(Collected data)
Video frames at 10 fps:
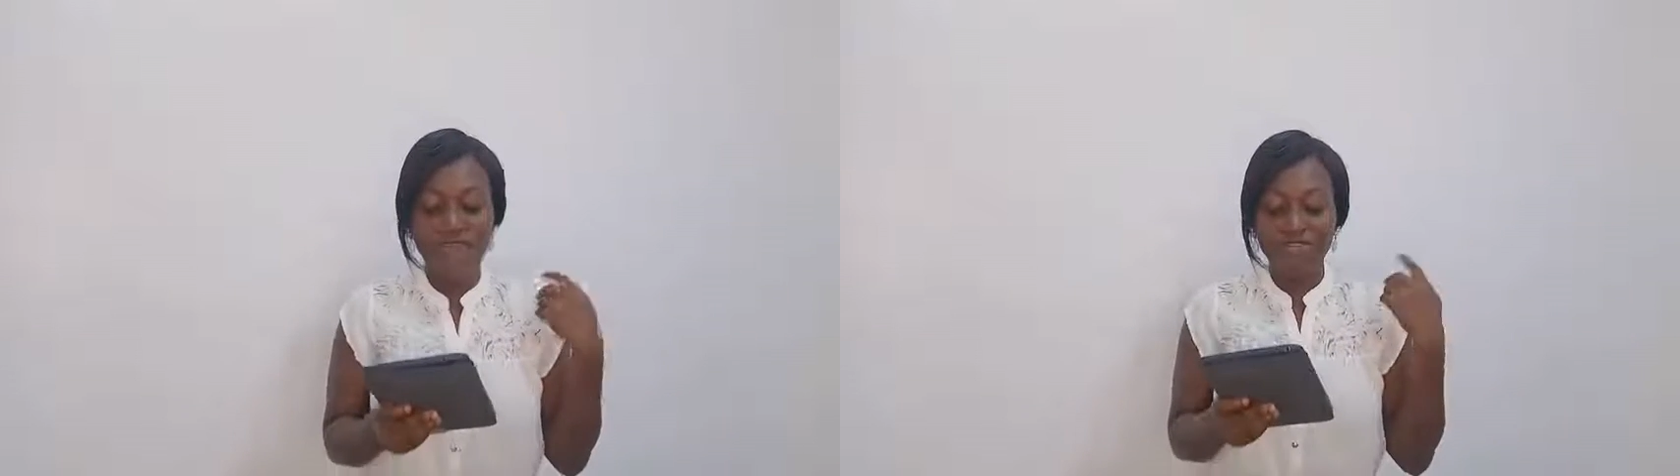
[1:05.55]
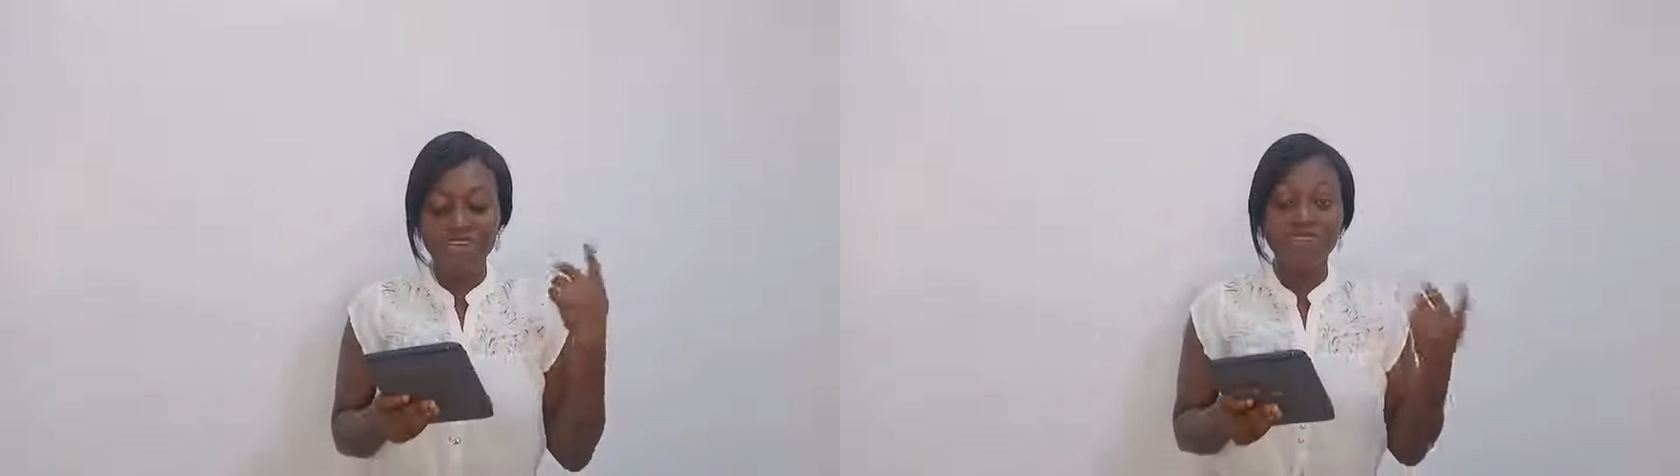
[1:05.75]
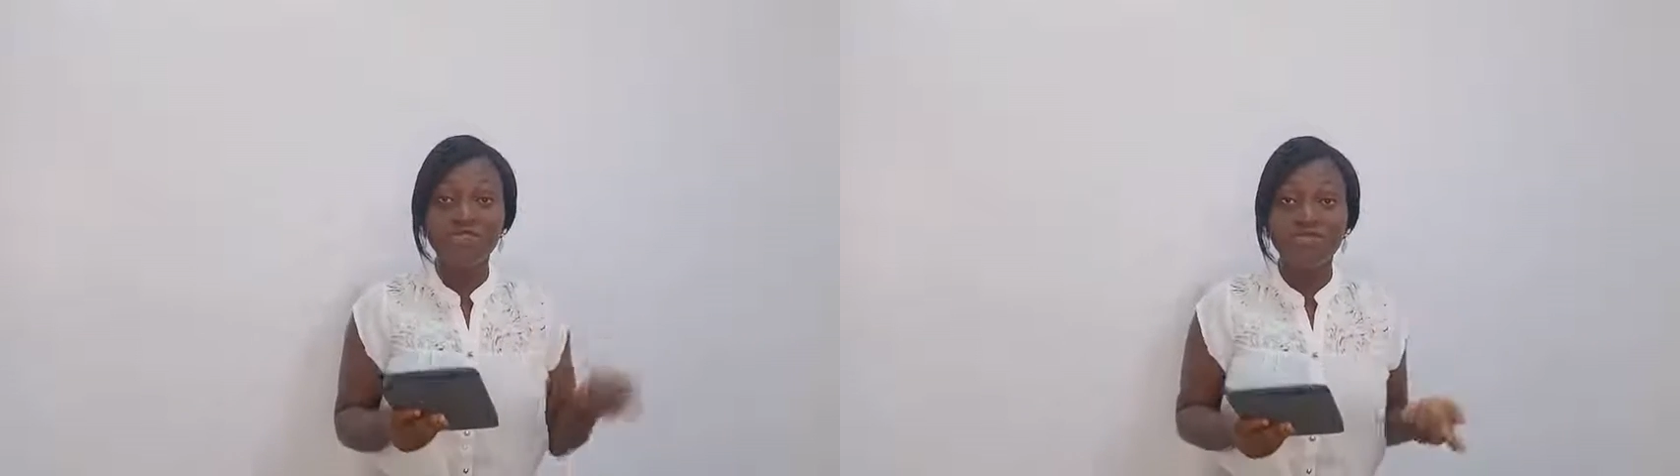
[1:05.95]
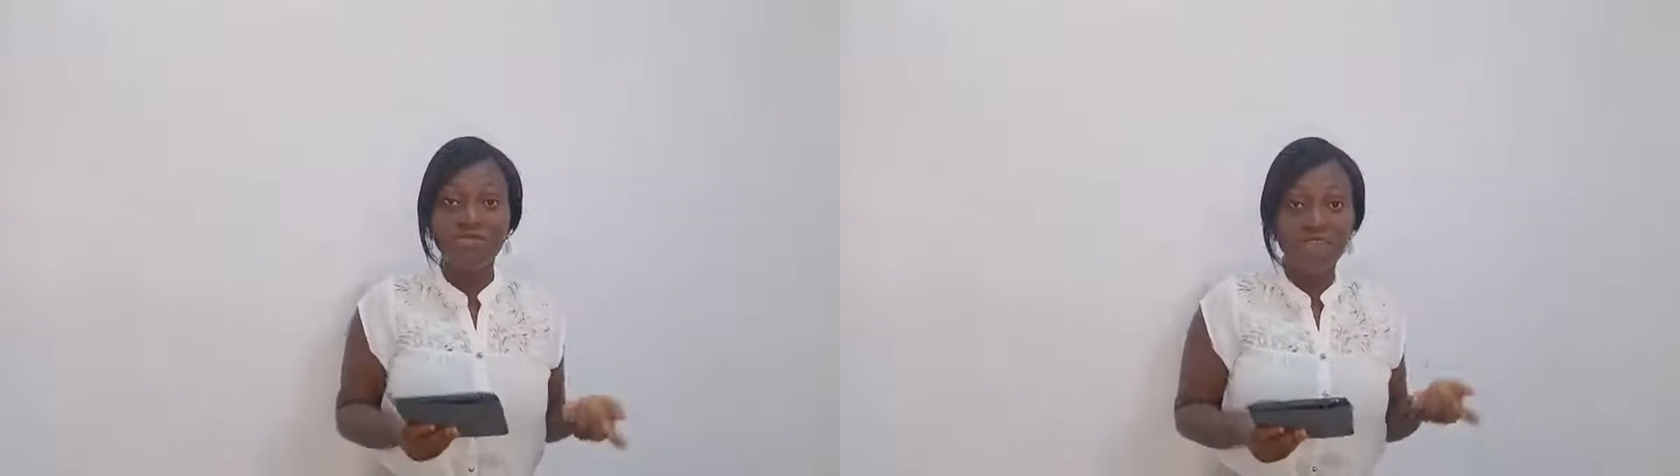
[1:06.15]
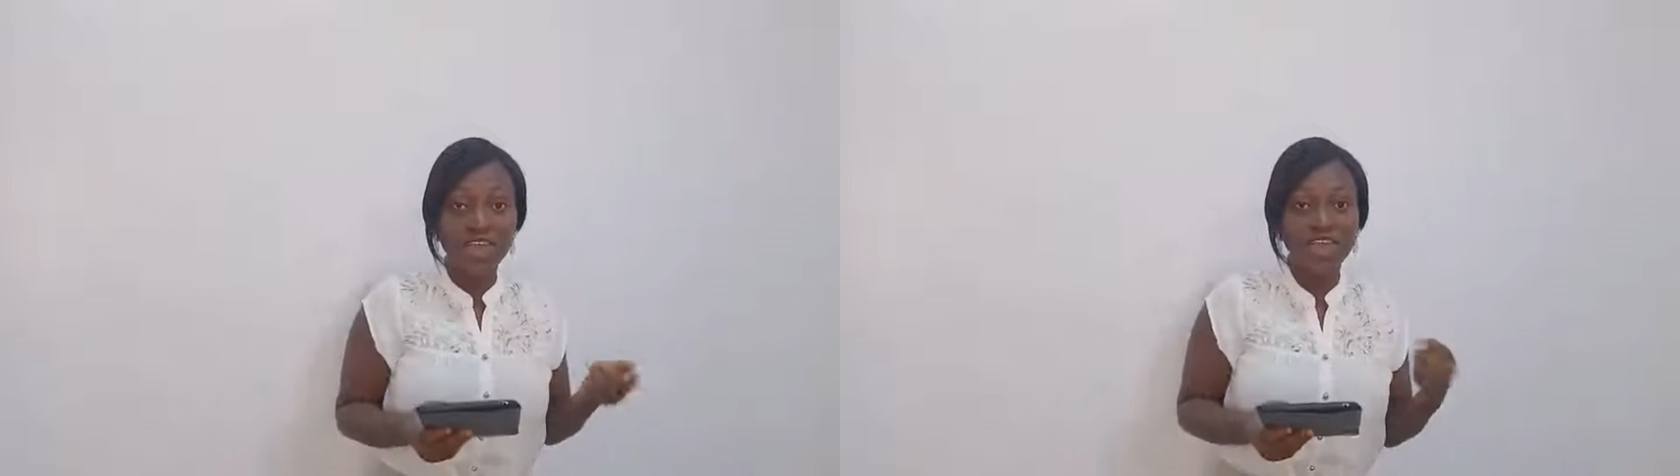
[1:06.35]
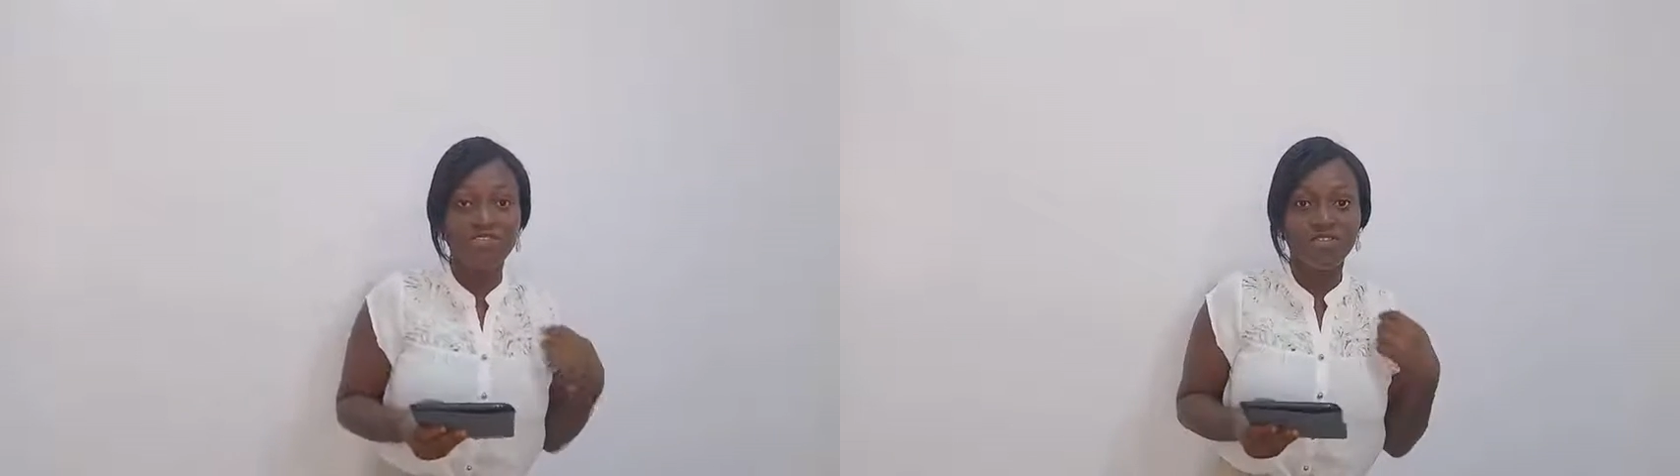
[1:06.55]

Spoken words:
have history,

Work to complete:
All of the records above should be written out exactly, with the pictures left out.

The answer:
Video frames at 10 fps:
[1:05.55]
[1:05.75]
[1:05.95]
[1:06.15]
[1:06.35]
[1:06.55]

Spoken words:
have history,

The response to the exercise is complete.